**WHAT TO DO**.
Needed from the data below: all lines that contain the word "second".

**PROVIDED DATA**.
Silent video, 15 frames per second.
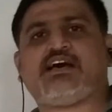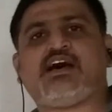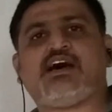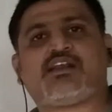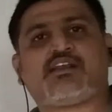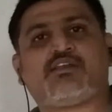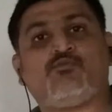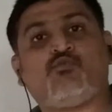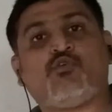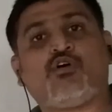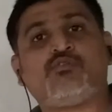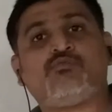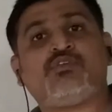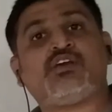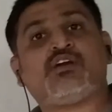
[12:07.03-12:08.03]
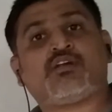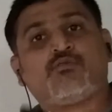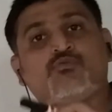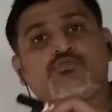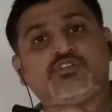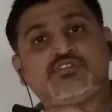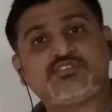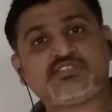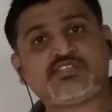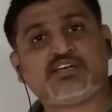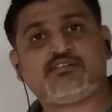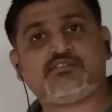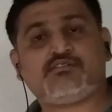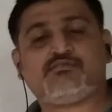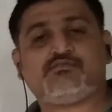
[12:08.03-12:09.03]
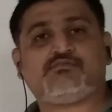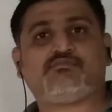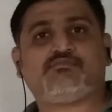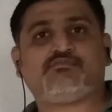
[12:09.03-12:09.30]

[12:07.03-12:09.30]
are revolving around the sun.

* * *

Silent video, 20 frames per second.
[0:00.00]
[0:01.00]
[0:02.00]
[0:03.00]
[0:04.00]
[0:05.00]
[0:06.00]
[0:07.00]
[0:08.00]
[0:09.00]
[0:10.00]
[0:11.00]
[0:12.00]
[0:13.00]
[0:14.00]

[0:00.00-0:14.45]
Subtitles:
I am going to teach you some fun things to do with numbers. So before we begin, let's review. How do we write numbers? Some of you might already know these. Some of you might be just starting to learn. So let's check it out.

**TASK SOLUTION**.
Silent video, 15 frames per second.
Silent video, 20 frames per second.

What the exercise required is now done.